Medialunas de jamón y
queso
Sobre la vitrina de la cantina
de la esquina vibraba la sombra de los árboles; el aroma a flores secas y
comidas calientes inundaba la cuadra. Ella lloraba en el escalón de la entrada.
Él llegó con tristeza a decirle la verdad, algo que ella no esperaba pero
intuía: algo se había revelado de una vez y para siempre. Él quiso besarla,
ella enojada lo empujó. Él se fue. A las
tres de la tarde ella había derramado un mar de lágrimas. El asfalto estaba tan
caliente que en una parcela de la calle se podía ver agua. Caminó cinco cuadras
hasta llegar a su casa. El edificio era de material barato y el calor
aumentaba. Subió por las escaleras corriendo. Se lanzó a la cama a llorar: se
tapó con la almohada para que nadie oyera los gritos de furia.
Sobre la vitrina de la cantina
había una persiana verde, sucia, oxidada. Cada gota de lluvia caía
intermitentemente y ella sentada en el banco que estaba al lado de la
ventana. Su mirada esa mañana era de
piedra, dura, impenetrable. No miraba absolutamente nada, aunque parecía haber
un punto en el que se clavaban como puñales sus ojos. Tal vez recordaba. Él
llegó a besarla. Ella estaba indiferente. Le dijo:
-No quiero verte más.
Él se fue. Ella nunca supo
cuánto le dolió a él haber sido rechazado dos veces.
Tuvo que volver bajo la lluvia
que parecía una caída de estrellas, el fin del mundo. Las cuadras estaban
mojadas, resbaladizas. Los techos, las terrazas se inundaban y por las
canaletas caían chorros de agua. Ella caminó hasta llegar a su casa. El
edificio: gris, mojado y sucio. Subió
las escaleras. Se lanzó en la cama a
llorar, gritó sin taparse con la almohada porque sus padres no estaban.
Al día siguiente el techo de la
cantina ya se había secado. El tejado rojo de barro estaba frío y seco. Desde
afuera, podía leerse “La cantina El gallo” en la vitrina sucia de hollín y
amarilla por los reflejos de la luz del sol. Ella pidió una “milanesa
completa”. Se sentó en el umbral de la casa de al lado a comer. Él pasó con la
bicicleta. Se detuvo. Le dijo que la amaba. Le dijo que no podía vivir sin
ella. Le aseguró que nunca iba a olvidarla. Ella dejó la milanesa sobre el
alféizar:
-Cometela si querés.
Y se fue.
Caminó bajo los toldos de las
casas, compró una bolsa de caramelos en el quiosco “Doña Florinda”. Subió las
escaleras del edificio. Se tumbó en la cama. No lloró. Pero sí sintió odio. Él
le había dicho lo que nadie debería haberle dicho. No podía contárselo a nadie.

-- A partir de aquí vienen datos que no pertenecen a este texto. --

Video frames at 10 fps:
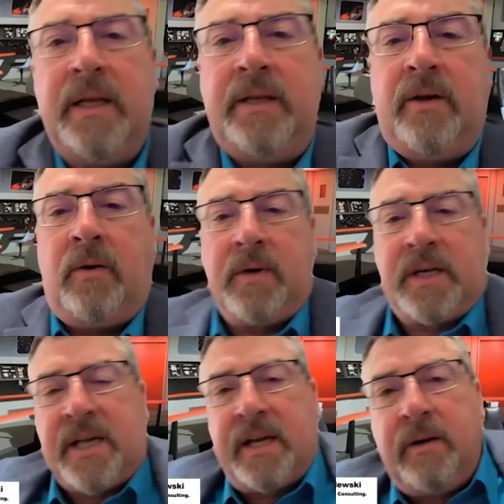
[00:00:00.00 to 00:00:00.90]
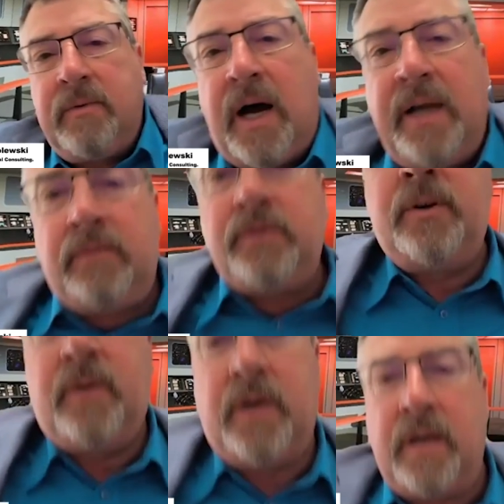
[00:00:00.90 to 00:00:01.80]
you know, because I don't, I don't
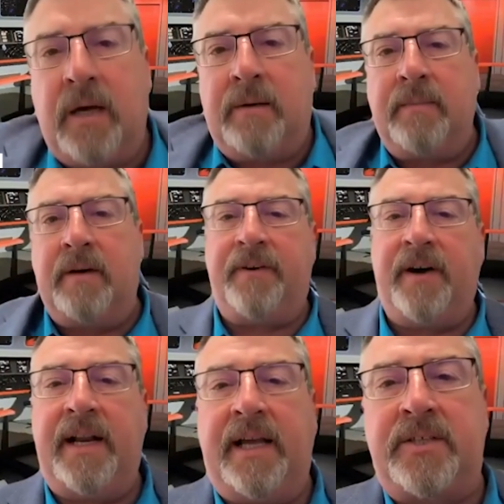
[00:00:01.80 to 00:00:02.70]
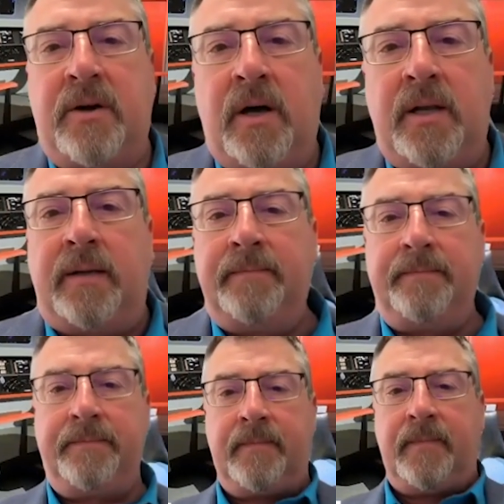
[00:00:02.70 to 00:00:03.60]
do a, a finance audit.
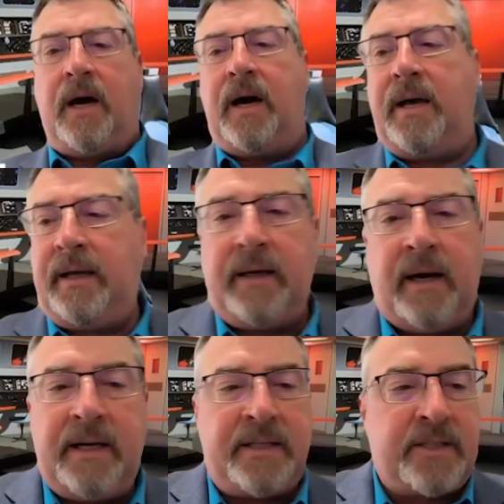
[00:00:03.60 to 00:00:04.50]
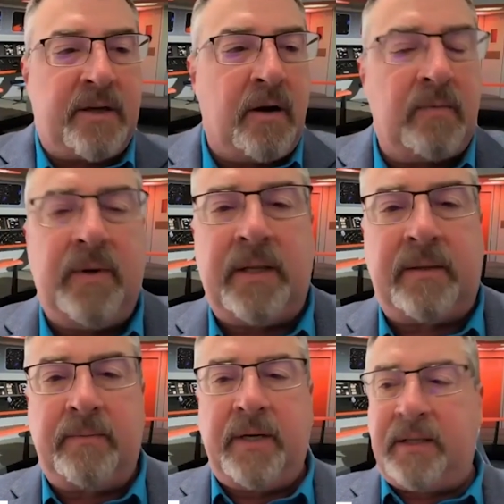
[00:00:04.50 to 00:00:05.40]
I I start with
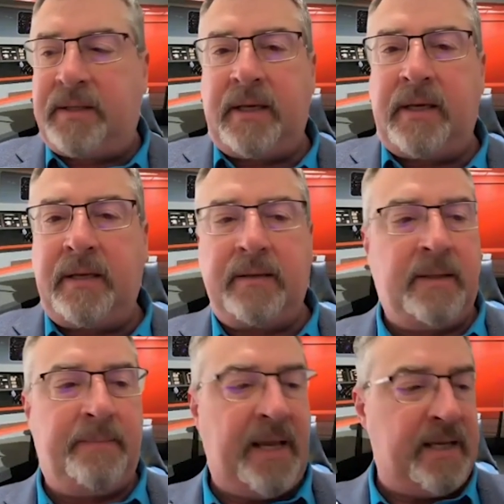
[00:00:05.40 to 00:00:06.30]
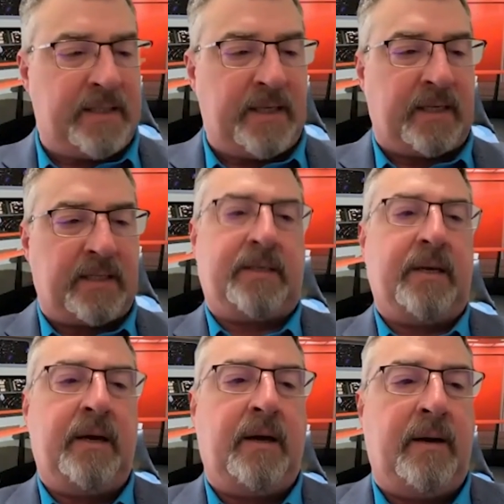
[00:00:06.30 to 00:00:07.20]
with the the basics.
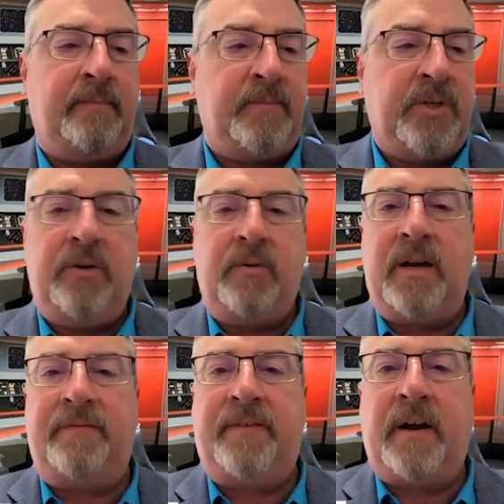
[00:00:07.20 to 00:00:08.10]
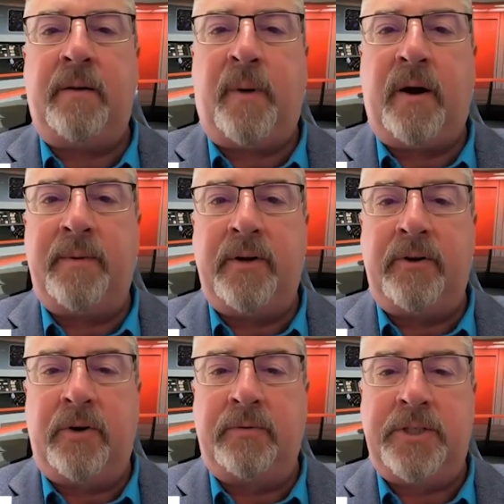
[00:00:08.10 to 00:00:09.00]
Um, do you run a fire department or
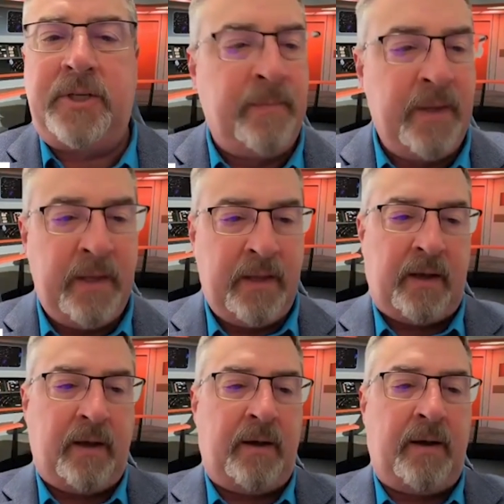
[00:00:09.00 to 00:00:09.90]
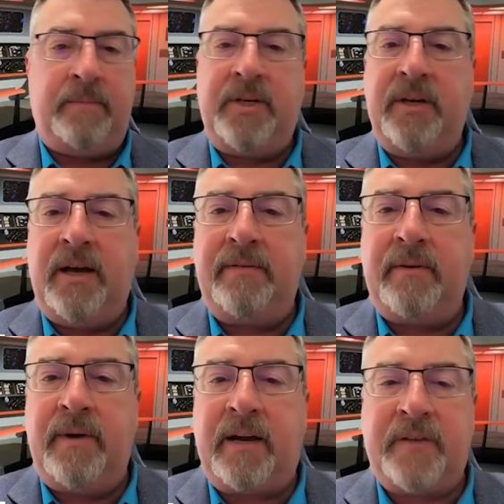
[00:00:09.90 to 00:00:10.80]
don't you? Um, do you have a
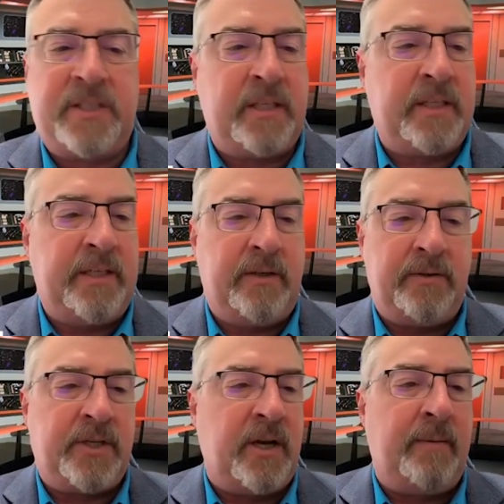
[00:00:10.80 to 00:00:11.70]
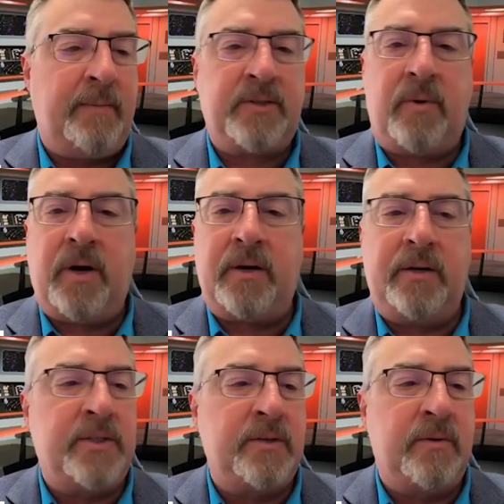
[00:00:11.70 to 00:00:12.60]
rec facility? Don't you? How much water and
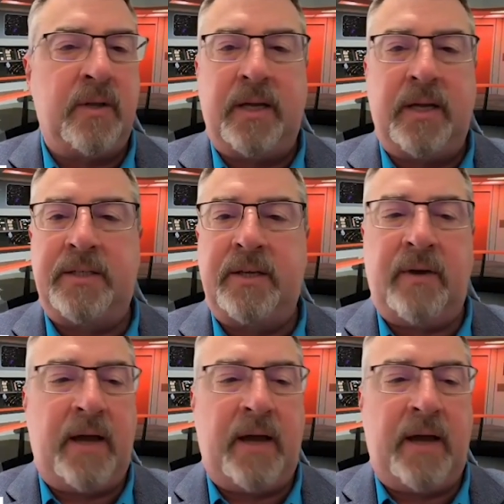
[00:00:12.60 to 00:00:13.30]
sewer lines do you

Se sentía triste. Pensó durante horas mientras jugaba con las maderas de la
cama cucheta de arriba. Puso los pies hacia arriba, despegó la espalda del
colchón, giró todo su cuerpo, se retorció. Empezó a llorar otra vez.
Lloró toda la noche.
La “gallega” le dijo:
-No hay más medialunas con jamón
y queso.
Ella salió de la cantina. Por
primera vez en años la gallega limpiaba con lavandina los pisos, con rociador
las vitrinas. La calle estaba limpia, había olor a comida, pero también a
jazmines, a sol seco, a productos de limpieza, a perfume cuando alguien pasaba,
a tantas cosas… que ella se detuvo en la esquina a descifrarlos. Él llegó y le
dijo:
-Sólo quería saber si me
querías. Nunca estuve con otra.
Ella no le creyó.
Él se fue. Se dio cuenta que era
un tonto. Que el amor era más fácil. Que la había perdido.
Desde la esquina se escuchaba
gritar a la gallega:
-¡Te dije que no hay medialunas con jamón y queso!